P. Le Galès à faire l’hypothèse d’un nouvel interlude historique marqué par des hiérarchies

enchevêtrées et un repositionnement des différents acteurs, en particulier des villes. Dans

le même temps, les symboles nationaux semblent perdre de leur signification face à des

cultures locales et régionales de plus en plus valorisées afin de satisfaire des besoins

d’expression identitaire. Ces nouveaux territoires se démarquent par leur capacité à créer

de la mobilisation interne et à produire de l’identité.

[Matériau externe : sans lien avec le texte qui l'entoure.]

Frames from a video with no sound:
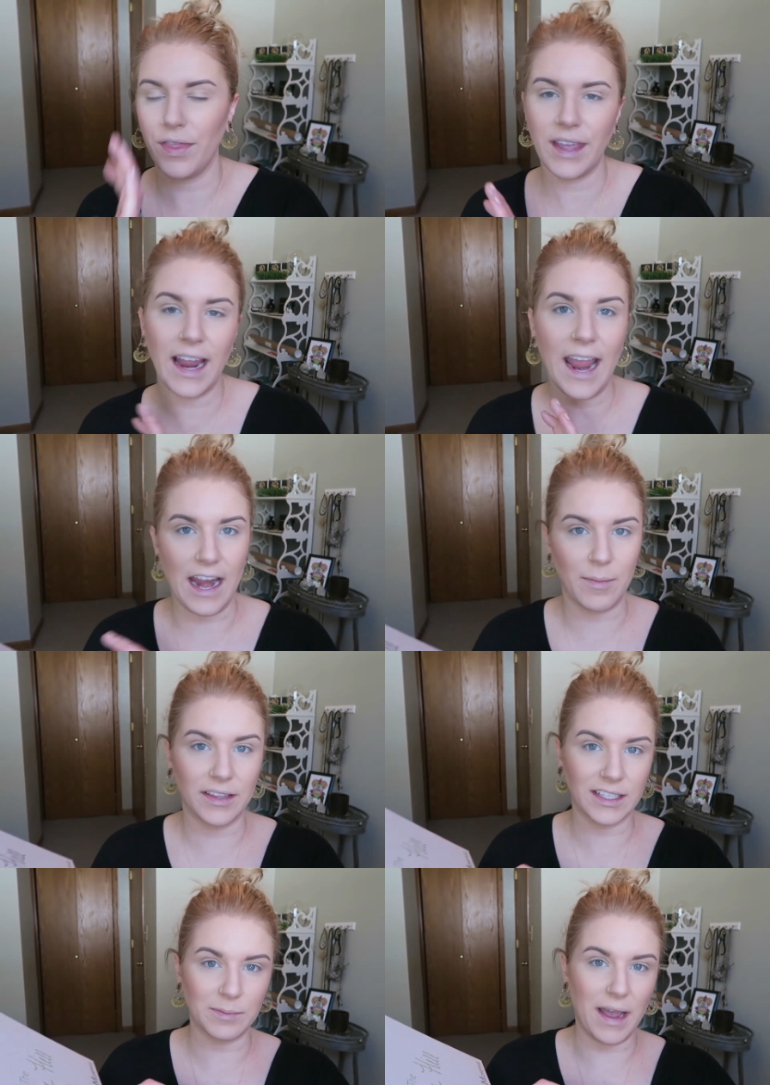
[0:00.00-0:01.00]
One thing I hate
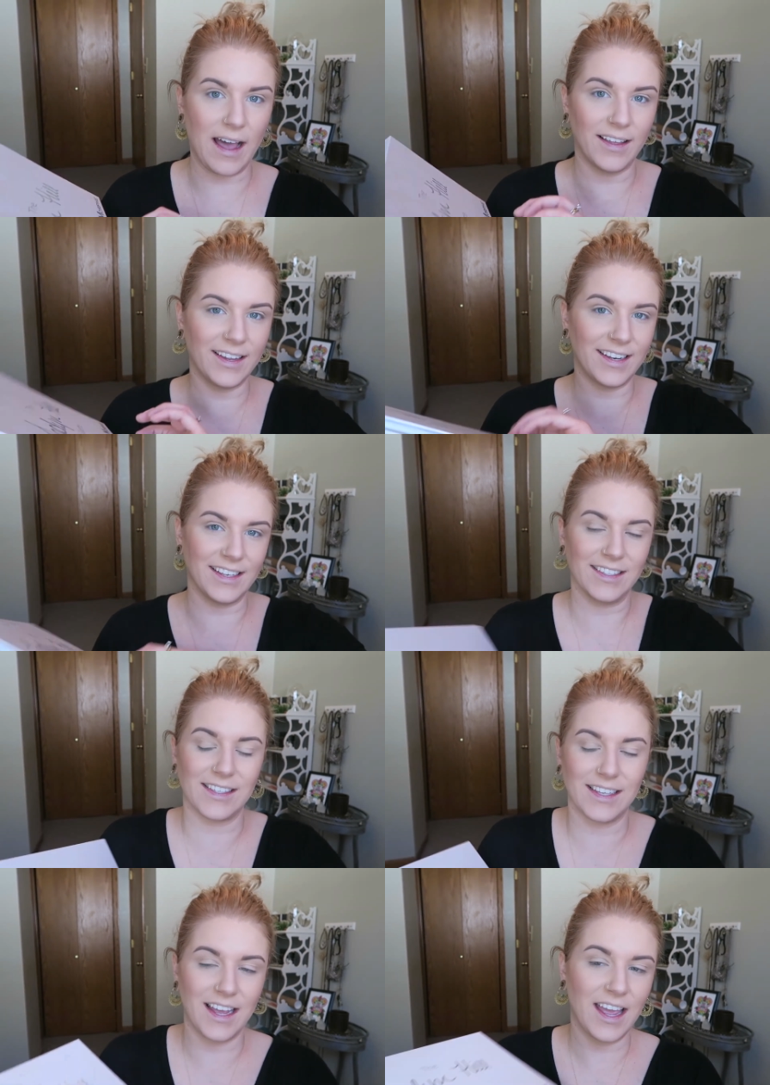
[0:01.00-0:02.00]
about this palette
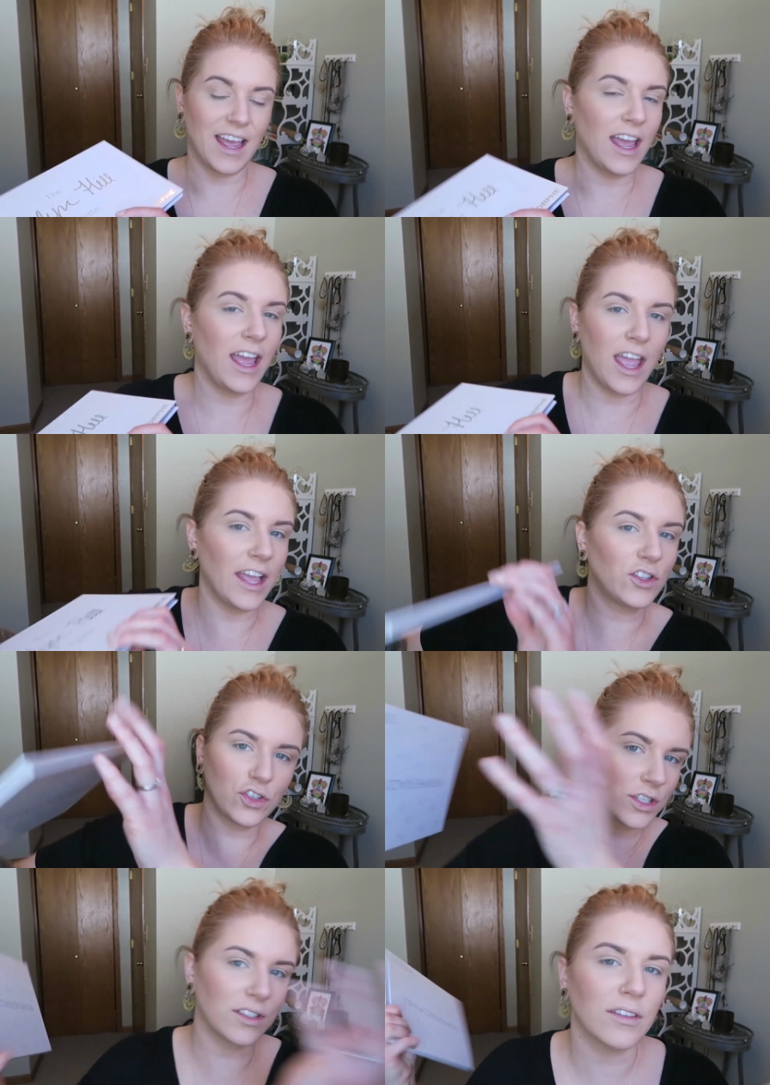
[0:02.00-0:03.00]
is
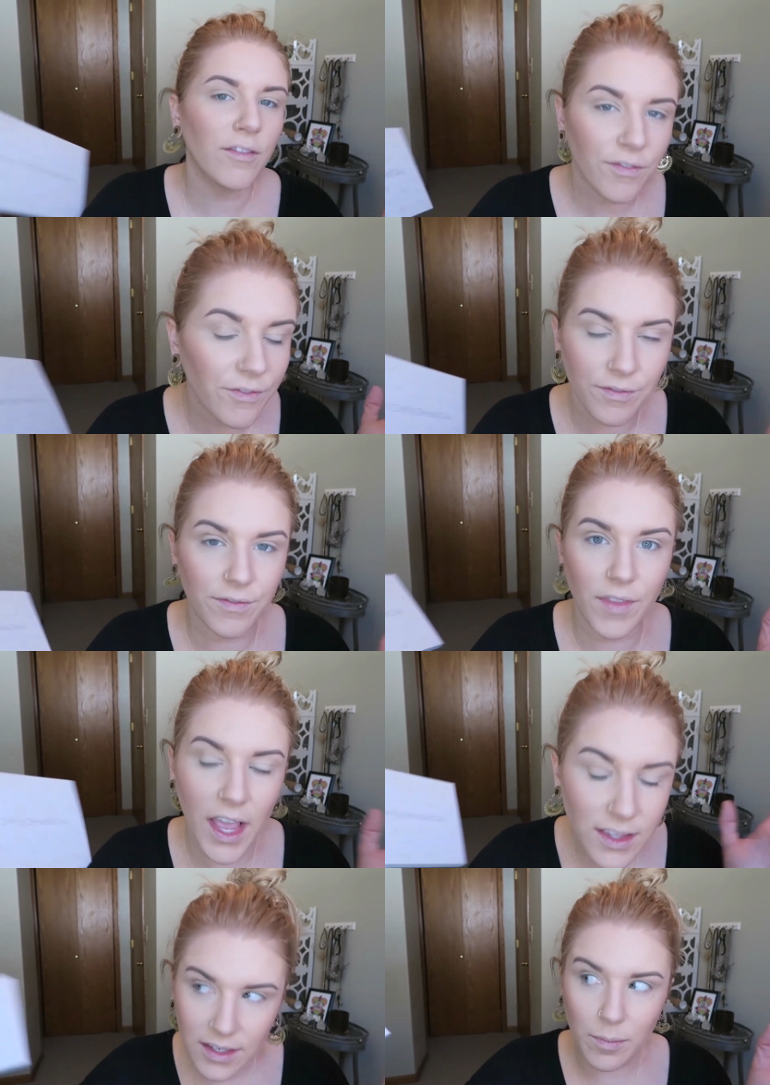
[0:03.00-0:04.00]
it's
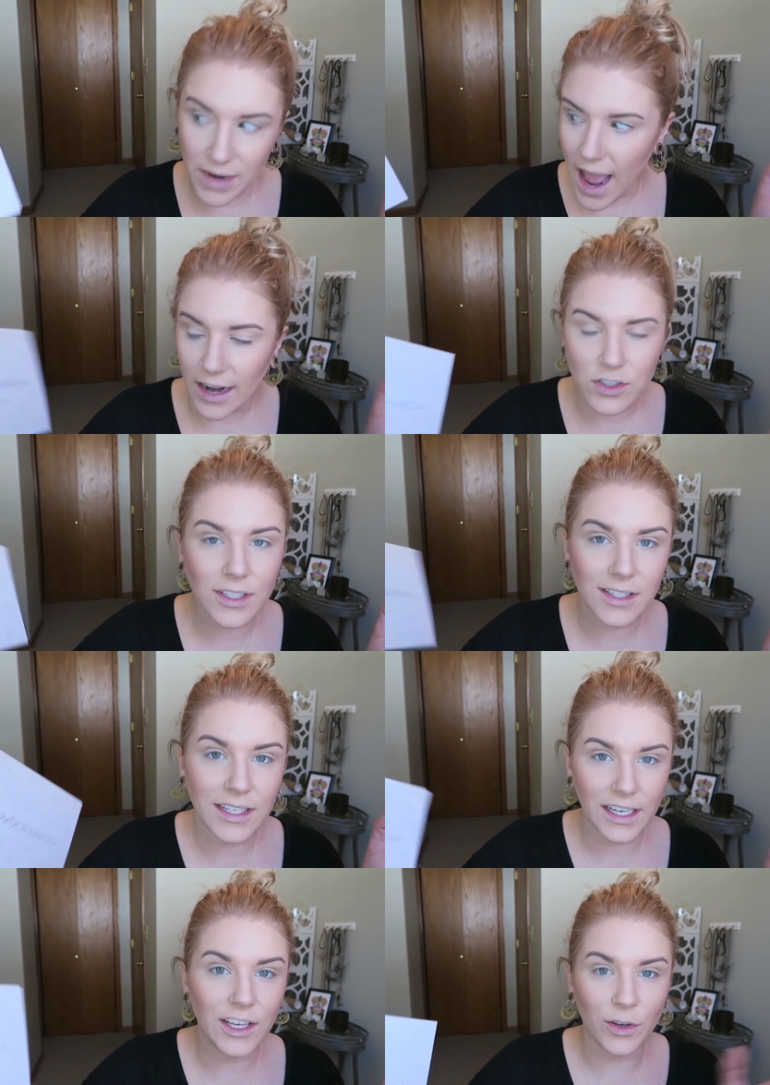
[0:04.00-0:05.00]

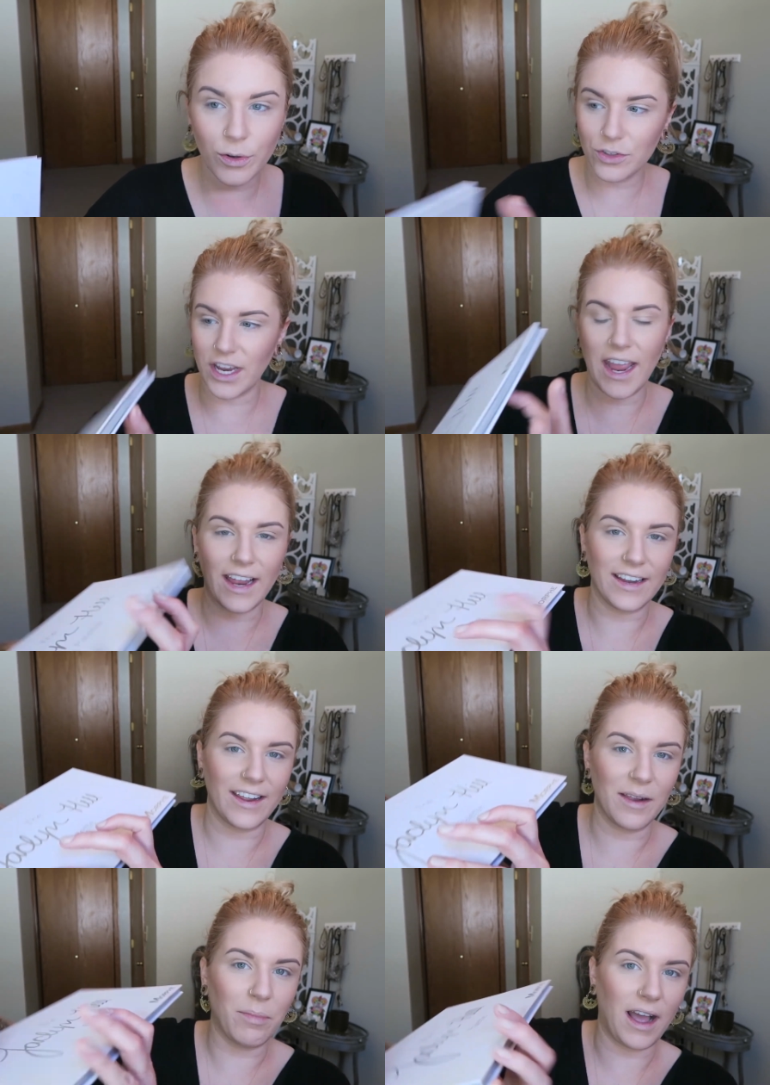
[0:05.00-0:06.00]
obnoxiously huge and
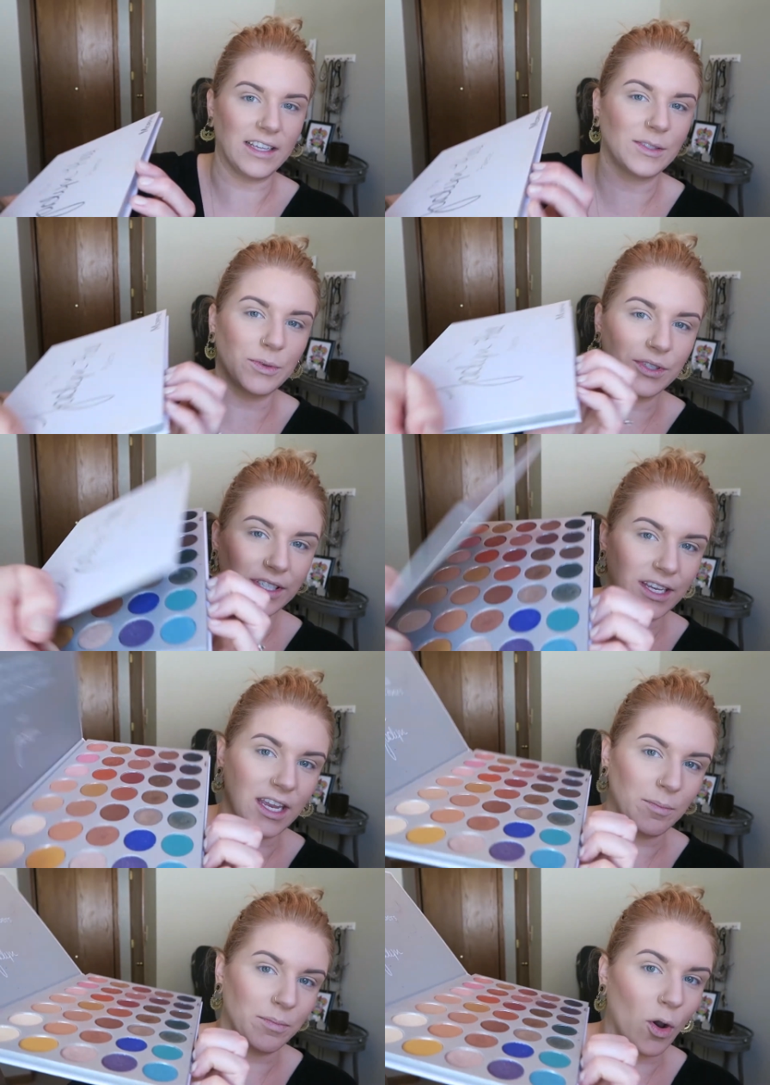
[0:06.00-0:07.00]
impossible to
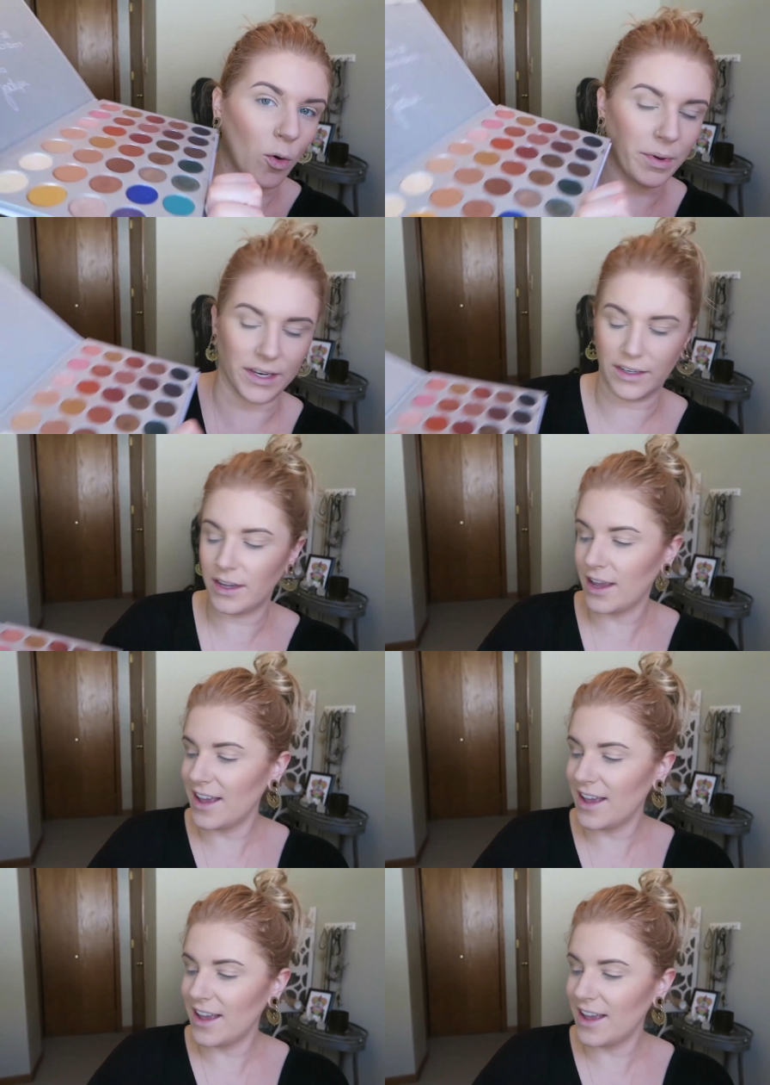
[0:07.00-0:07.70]
keep open.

P. Le Galès renoue avec une approche wébérienne de la ville, en (re)mobilisant

l’idée de société locale intégrée et d’acteur collectif « ville », même si le contexte est

entièrement différent. Cette orientation « incite à comprendre le jeu des groupes sociaux,

des intérêts et des institutions et la façon dont, dans une certaine mesure, des régulations

se mettent en place, ce qui passe par des conflits et des logiques d’intégration » (Le Galès,

2003 : 24). La constitution des villes en acteurs collectifs implique une relative autonomie

par rapport à d’autres acteurs qui, en Europe, sont de trois ordres : les États, l’Union

Européenne et les territoires politiques infranationaux comme les régions. En effet, pour

exister en tant qu’acteurs collectifs, les villes ne sauraient être dépendantes ou dominées

par d’autres institutions, qu’il s’agisse des États ou des collectivités territoriales de niveau

supérieur :

« Cette "mise en autonomie" […] ne peut qu’être le fait des élites urbaines, porteuses de nouvelles échelles de pouvoir. En effet, se constituer en acteur collectif est le résultat de processus politiques qui requièrent stratégies et tactiques en recourant à des ressources propres

P. Le Galès remonte plus loin dans le temps que N. Brenner pour expliquer le long

processus de réétalonnage de la régulation socio-économique et politique. Il établit des

analogies entre la situation actuelle et l’âge d’or des villes à la fin du Moyen Âge, faisant

état de la déconstruction de la catégorie « société nationale ou nation ». L’autre

particularité de la démarche de P. Le Galès réside dans la tentative de déceler une catégorie

de « villes européennes » qui seraient particulièrement robustes aux dynamiques de

dislocation engendrées par la métropolisation. Il défend une approche de sociologie de la

gouvernance urbaine, centrée sur l’étude des réseaux, des acteurs, des interactions, des

enchevêtrements et des organisations :

« Les villes peuvent être plus ou moins structurées dans leurs interactions économiques et culturelles, les différents acteurs peuvent être en relation avec les autres dans le même contexte local avec des stratégies de longue période, investissant de façon coordonnée leurs ressources, accroissant le patrimoine de capital social. Dans ce cas, la société locale apparaît comme bien structurée, visible, et on peut constater des formes d’intégration (relative) » (Bagnasco et Le Galès, 1997 : 32).